Los arbustos habían perdido sus espinas de tanto enganchar el cuero de los animales y las piernas de los hombres. Y en varios lugares encontramos pedazos de tela azul enroscados entre las ramas secas de algún acerillo. Al pasar por las Hornillas pudimos ver, a lo lejos, tres montañas de cabezas de vacas de unos 15 pies de alto.
Las vacas encontradas
Sus esqueletos, pelados de carne, podían verse por todo el campo hasta donde daba la vista. Y los cueros habían sido amontonados al costado del camino, como dejados esperando que alguien pudiera darles utilidad.
La tierra estaba negra por la sangre impregnada y en varios lugares en donde la piedra hacía de contención, se había acumulado coagulada secándose al sol. A pesar de la aridez del clima y la ausencia de moscas, el olor a podrido contaminaba toda la zona. Pasamos despacio y en silencio, contemplando el resultado de la matanza, imaginando el terrible espectáculo.
Quedaban dos horas de luz y apretamos el paso. Cuando el sol cayó tras la montaña, a dos leguas se veían los fuegos
encendidos. Varios jinetes nos vinieron a esperar para conducirnos con seguridad en la noche, y solo reconocí a Necochea, que se abrazó con el general de caballo a caballo.
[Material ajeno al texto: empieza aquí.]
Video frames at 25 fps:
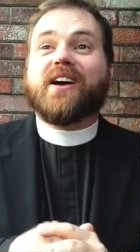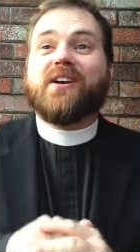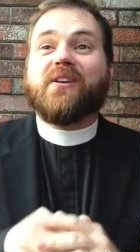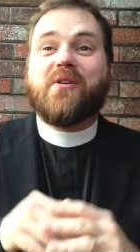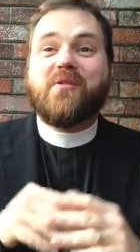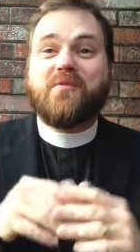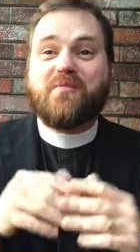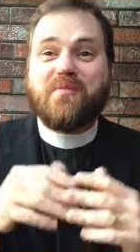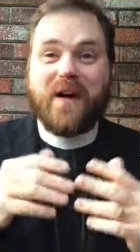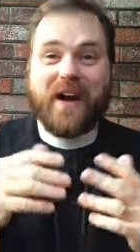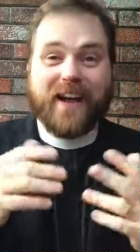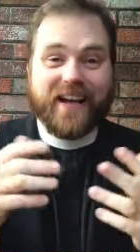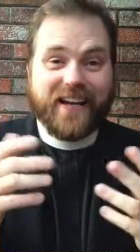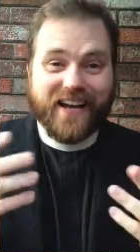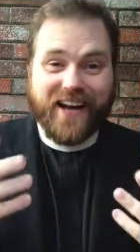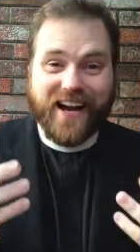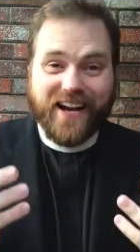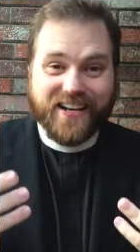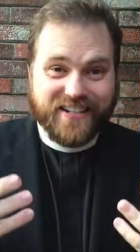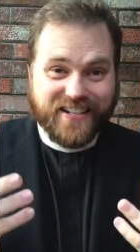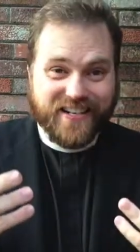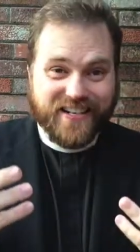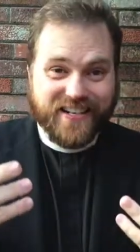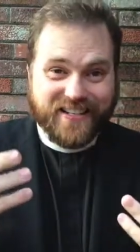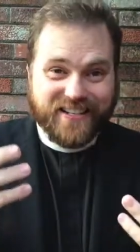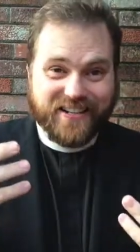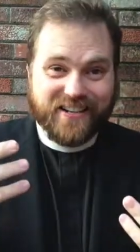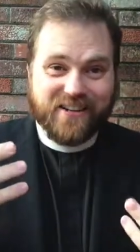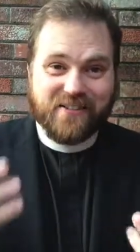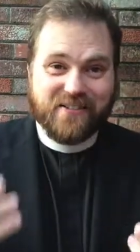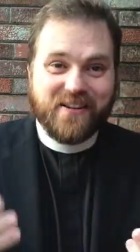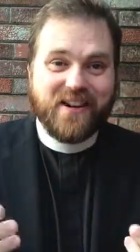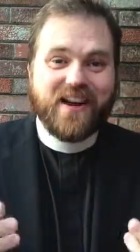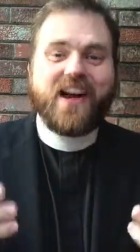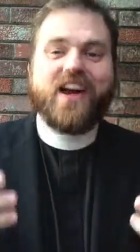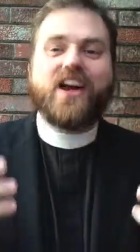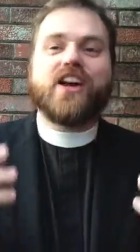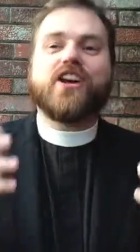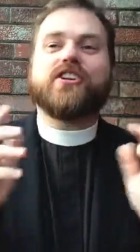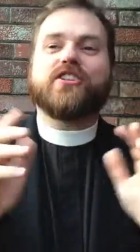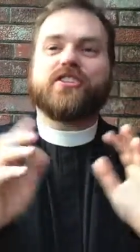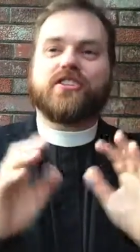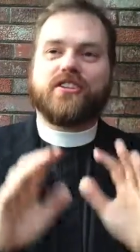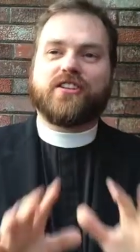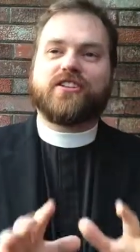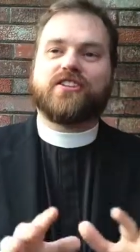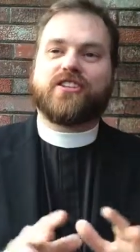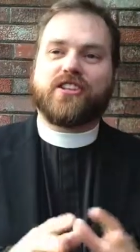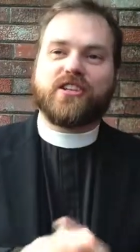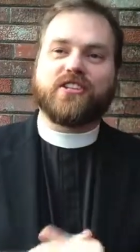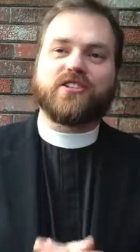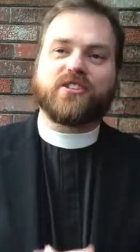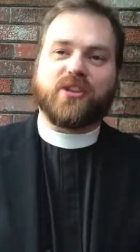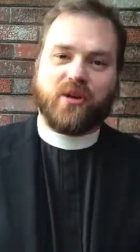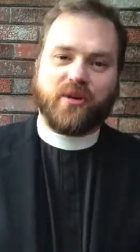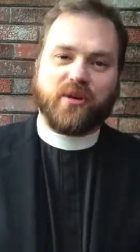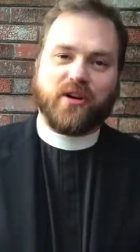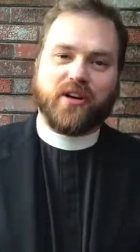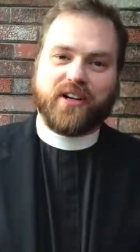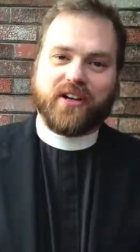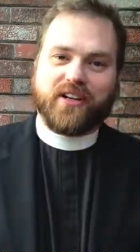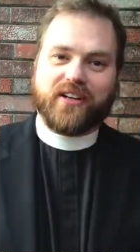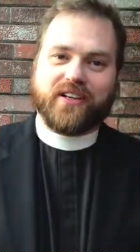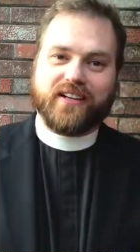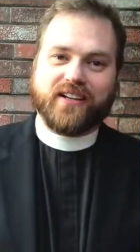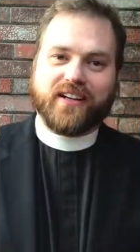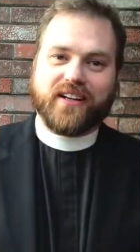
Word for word: oh my gosh, she's so, she's so good.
Llegamos a Manantiales poco antes de la medianoche sin ganas de nada. Y se notaba la incomodidad del general que ya había empezado a quejarse de algunos dolores viejos. Saludó a los oficiales y a los jefes del Estado Mayor que le hicieron el honor, y se metió en el vivac que le habían preparado.
Paroissien desapareció detrás de él con un cajón y no lo vi salir.